California will soon become the tenth state to offer driver’s licenses to undocumented immigrants. The bill, which Gov. Jerry Brown signaled he would sign, will enable an estimated 3.5 million non-citizens in California to become legally registered drivers with the state, and obtain liability insurance that would protect them and others in automobile accidents.
The mix of narrow and windy streets, limited parking, clogged traffic, and countless drivers urgently trying to make their way certainly does not help the situation. In a city where driving safety should be nothing but increased, opening an avenue for undocumented immigrants to legally drive will do nothing but help.
To get a drivers license, everyone has to go through written and physical tests that demonstrate their knowledge of basic vehicle safety. Allowing undocumented immigrants the ability to go through the same process will no doubt create safer drivers on the road, something San Francisco and the Bay Area as a whole should encourage.

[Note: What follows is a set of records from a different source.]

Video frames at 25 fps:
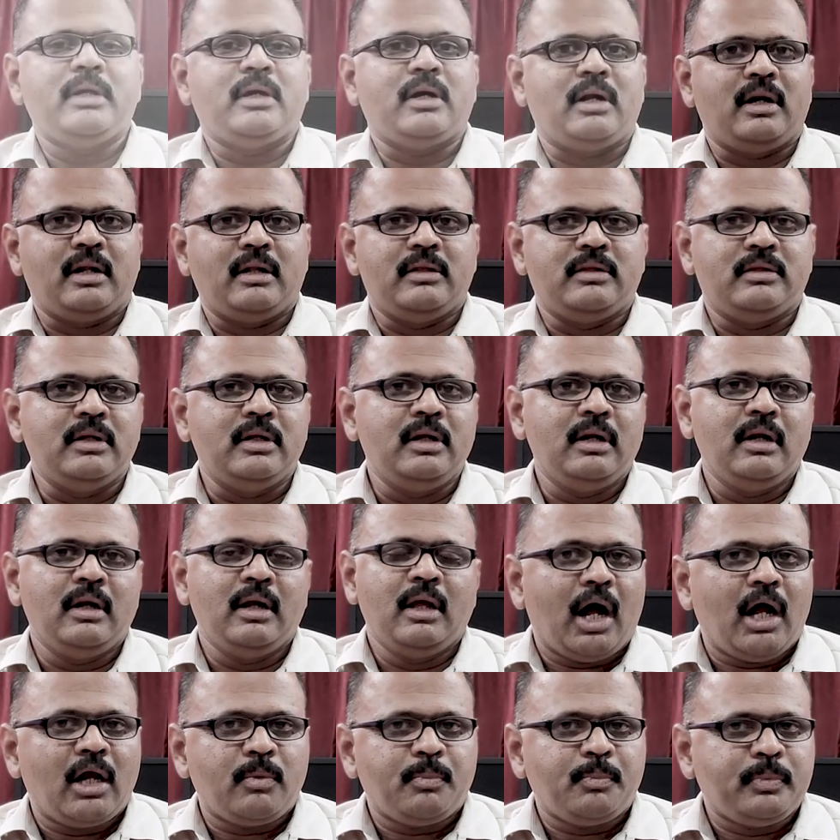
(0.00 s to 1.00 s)
முதுமை காலத்தில்
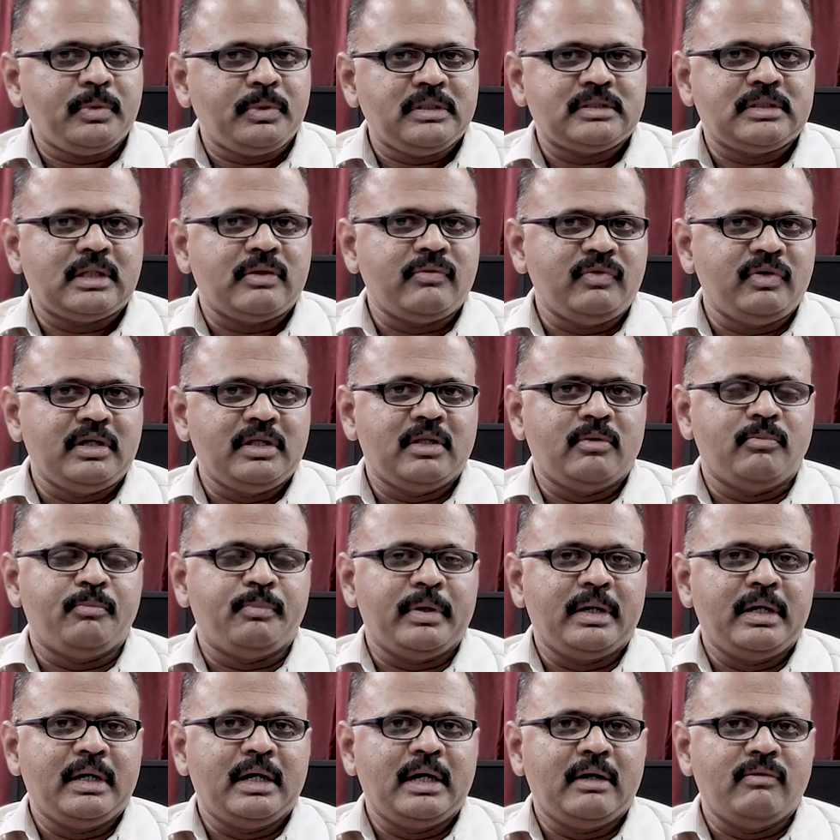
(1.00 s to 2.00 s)
நாற்பது சதவிகிதம்
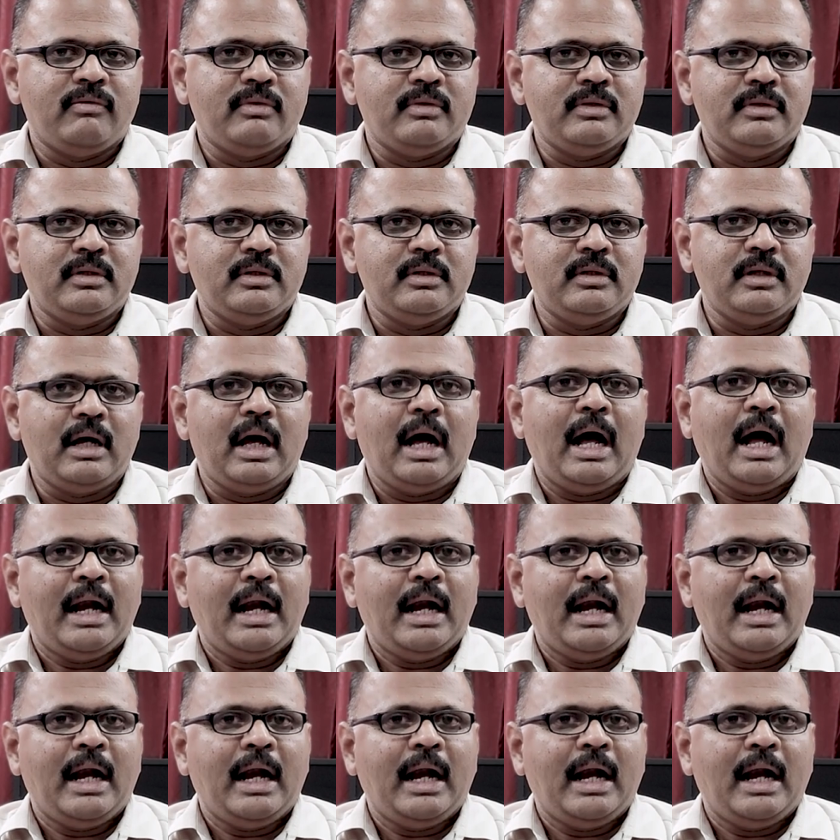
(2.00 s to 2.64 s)
பெண்கள் வந்து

With 65,000 undocumented students graduating high school each year, the passage of this bill certainly affects students at SF State. With 89 percent of SF State’s student population living off campus, according to CSUMentor, a high volume of those students are driving themselves to campus.
San Francisco is by no means the safest city to drive in the United States. A report in 2009 said 3,745 people were injured or killed in traffic collisions — taking the No. 1 slot for the highest in the country. For a city about seven miles long and wide, that’s about 79 people per square mile.
A study in 2011 found that San Francisco’s undocumented immigrant population was 30,000, compared to the Bay Area’s 563,000. With such a high population of undocumented immigrants in the Bay Area, making sure they are allowed the same driving provisions as the rest of California’s residents will create safer roads.
Critics of this bill would argue citizen’s taxes will be spent toward a service for non-citizens. What’s forgotten is that undocumented immigrants will drive with or without driver’s licenses and insurance. The only way accidents are decreased is if everyone on the road is properly trained and driving responsibly. Taxes spent on driver’s licenses for undocumented immigrants is a service toward citizens likewise.
The fact that auto insurance would be available to non-citizens after the passage of this bill is crucial. Being that a driving record is necessary to obtain auto insurance, allowing more people to obtain a driver’s license will allow more to have auto insurance. This means more liability and security for those who get in car accidents, which can be financially devastating.
There is no question that the passage of this bill will benefit drivers everywhere, including SF State students commuting to school. The extension of the legal process to millions of Californians will put more drivers on a safer path, and will do no less than create a more secure driving climate for everyone.